Portland choral music fans face a difficult choice among very different yet all appealing programs. On Saturday, you could hear the great Cappella Romana perform the hellacious Byzantine liturgical drama The Service of the Three Children in the Fiery Furnace, at Northwest Portland’s St Mary’s Cathedral. Or you could soak in the sublime music of Renaissance composers Palestrina and Christopher Tye at Cantores in Ecclesia’s concert at St. Stephen’s church in SE Portland. Both are part of the Journey To Light festival comprising concerts, talks, tours and more, organized by an especially industrious high school student, Katherine Brafford.

Or, you could join Portland’s Consonare Chorale, with violinist Cecilia Archuleta and pianist Jon Stuber, in contemporary settings of great poetry by Emerson, Frost, cummings, Yeats and more by current (Joan Syzmko) and former (Morten Lauridsen) Portlanders, hot choral composer and model Eric Whitacre, and others — including Adam Steele, who can’t be there because he’ll be singing across town with Cappella Romana!
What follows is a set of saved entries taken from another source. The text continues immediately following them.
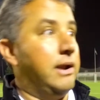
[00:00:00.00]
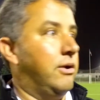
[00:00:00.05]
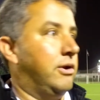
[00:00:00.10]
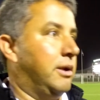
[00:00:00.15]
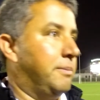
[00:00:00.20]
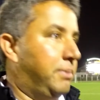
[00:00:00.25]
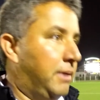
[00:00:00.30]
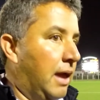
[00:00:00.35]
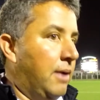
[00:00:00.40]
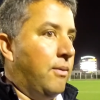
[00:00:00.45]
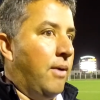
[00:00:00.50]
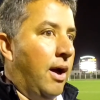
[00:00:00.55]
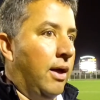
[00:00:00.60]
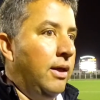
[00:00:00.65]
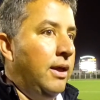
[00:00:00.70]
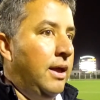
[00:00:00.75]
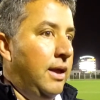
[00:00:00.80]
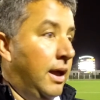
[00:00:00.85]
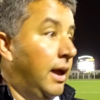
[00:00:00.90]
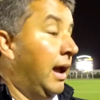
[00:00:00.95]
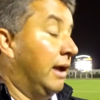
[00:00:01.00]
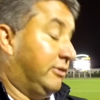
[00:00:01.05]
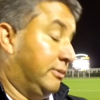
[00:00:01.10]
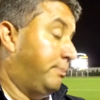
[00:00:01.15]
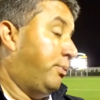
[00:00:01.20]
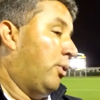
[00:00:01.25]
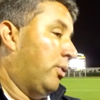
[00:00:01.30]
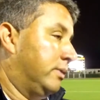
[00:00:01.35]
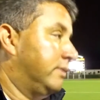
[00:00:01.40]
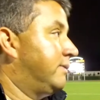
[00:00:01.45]
here and you play well, it's
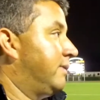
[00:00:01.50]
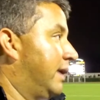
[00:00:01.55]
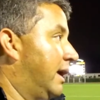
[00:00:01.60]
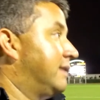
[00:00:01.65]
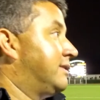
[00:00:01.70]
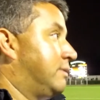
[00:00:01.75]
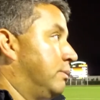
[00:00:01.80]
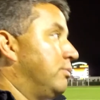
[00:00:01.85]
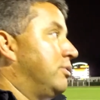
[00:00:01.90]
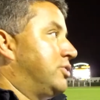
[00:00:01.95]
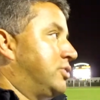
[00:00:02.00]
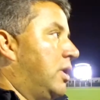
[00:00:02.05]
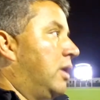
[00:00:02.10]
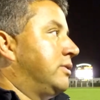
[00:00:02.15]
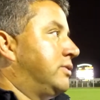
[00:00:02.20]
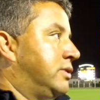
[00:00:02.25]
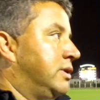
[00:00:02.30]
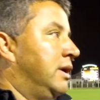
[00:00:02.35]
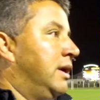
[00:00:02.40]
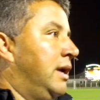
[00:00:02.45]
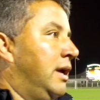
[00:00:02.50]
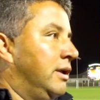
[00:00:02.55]
important to get some results.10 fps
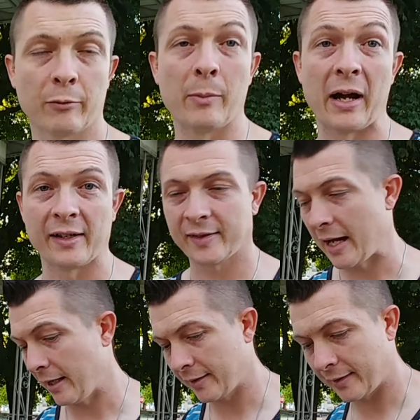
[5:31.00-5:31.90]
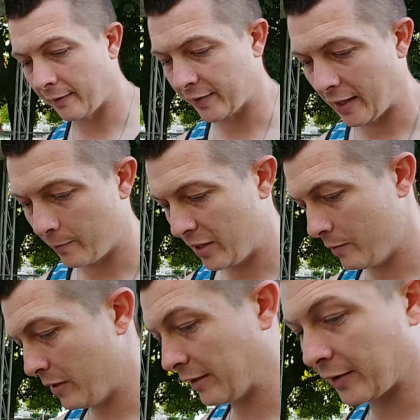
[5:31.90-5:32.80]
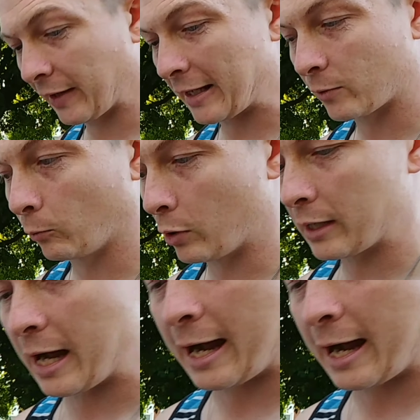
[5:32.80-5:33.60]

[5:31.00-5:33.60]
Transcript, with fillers: ribeye steaks of Stampede Meats. So that's one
Or catch Satori Men’s Chorus at Portland’s Old Church, singing music by composers from Burt Bacharach to Randall Thompson. All these concerts look intriguing, but you can only make one of them. The choral scene in Portland is that rich.

Portland’s Peace Choir starts the Saturday singing off at 5 pm with a concert at St. David of Wales Episcopal Church, while The Julians, an all-star aggregation of female choristers from around the city, finish the weekend with Sunday afternoon’s concert at St Stephen’s Episcopal Parish in downtown Portland. They bring their classically trained voices to music by Joni Mitchell, Death Cab for Cutie’s Ben Gibbard, Bjork, Brahms, John Lennon and more, all focused on the differing gender perspectives on relationships.

Contemporary music fans with jazz tendencies (or vice versa) might check out composer Art Resnick’s bimusical concert at Portland’s Community Music Center. The first half features his contemporary post classical compositions, played by classical musicians including pianist Maria Choban, while the second showcases the pianist/composer’s jazz trio performing improvised music you’d expect from a musician who played with jazz legends like Freddie Hubbard, George Coleman, Nat Adderley, and others. Proceeds benefit the valuable Cascadia Composers organization.

Chamber music aficionados in Portland can catch Portland State University’s great 35-year-old Florestan Trio and guests playing music by Dvorak, Mozart and Schumann, on Sunday afternoon at PSU’s Lincoln Hall. Or the 5Tet woodwind quintet playing Brahms, a world premiere and more Saturday at Tigard’s United Methodist Church. Or violinists Tatiana Kolchanova and Mary Rowell playing Prokofiev, Bartok and more Sunday afternoon in First Presbyterian Church’s always attractive Celebration Works series, now celebrating its first decade. Alas, Portland Piano International’s recommended Monday recital by Roman Rabinovitch is sold out, but there are plenty of other opportunities to satisfy your classical music jones this weekend.

And if the choices are so paralyzing that you just want stay home, and you missed Lara Downes’s excellent set of newly written (by a baker’s dozen of contemporary composers) variations on Bach’s Goldberg Variations  performed at Portland International Piano Festival this summer, Portland’s essential all classical radio station‘s unmissable Club Mod show will be playing Downes’s recently issued CD of that music Saturday night, along with music by the superb new music ensemble eighth blackbird. The shows are archived on the station website for two weeks.